_ABOUT THIS EXERCISE_: Find "[0:01.00-0:02.00]" below and begin at its line; stop after the line with "What the speaker". Output those lines exactly, without pictures.

[Records from a data collection]
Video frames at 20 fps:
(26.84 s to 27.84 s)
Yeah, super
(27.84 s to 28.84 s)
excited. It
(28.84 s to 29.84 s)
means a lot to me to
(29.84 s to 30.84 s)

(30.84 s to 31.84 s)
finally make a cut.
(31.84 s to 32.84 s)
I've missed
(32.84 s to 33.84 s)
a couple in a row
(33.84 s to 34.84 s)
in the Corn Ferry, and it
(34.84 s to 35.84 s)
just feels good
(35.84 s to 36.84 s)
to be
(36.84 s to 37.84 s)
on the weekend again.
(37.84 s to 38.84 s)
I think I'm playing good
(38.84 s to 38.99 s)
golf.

...

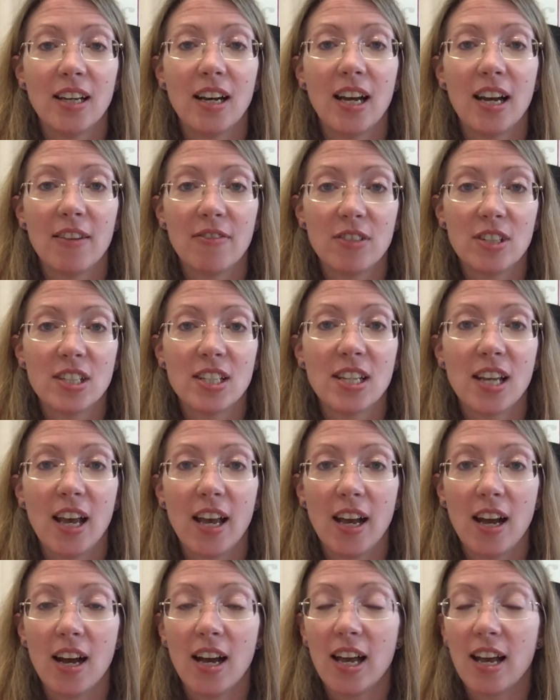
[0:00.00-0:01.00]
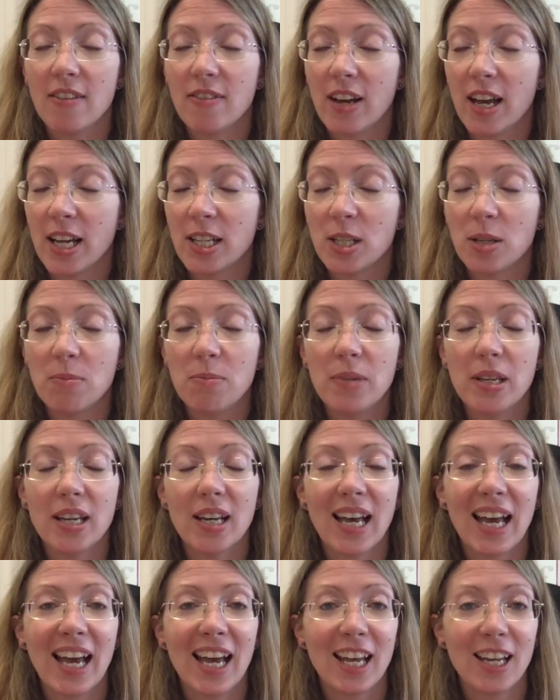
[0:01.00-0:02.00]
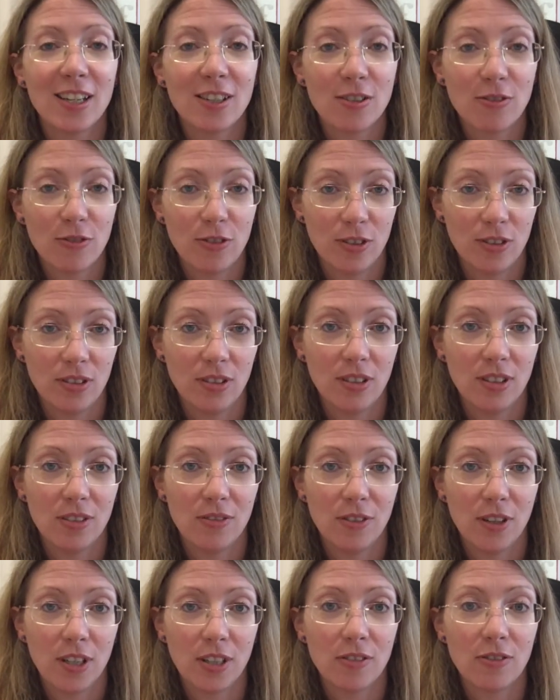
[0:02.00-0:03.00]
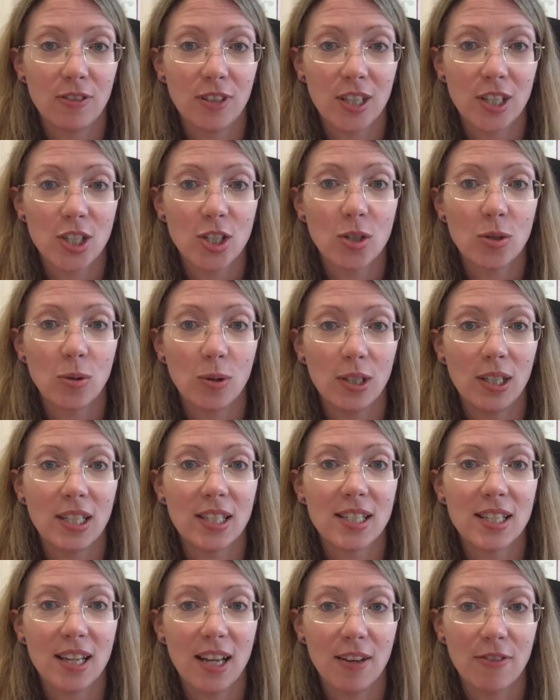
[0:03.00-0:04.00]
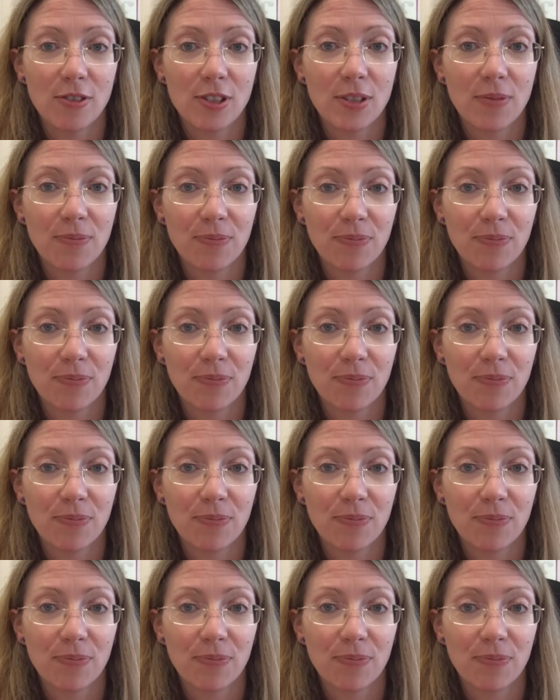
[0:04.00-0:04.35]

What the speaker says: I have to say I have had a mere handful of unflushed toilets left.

_EXERCISE RESPONSE_:
[0:01.00-0:02.00]
[0:02.00-0:03.00]
[0:03.00-0:04.00]
[0:04.00-0:04.35]

What the speaker says: I have to say I have had a mere handful of unflushed toilets left.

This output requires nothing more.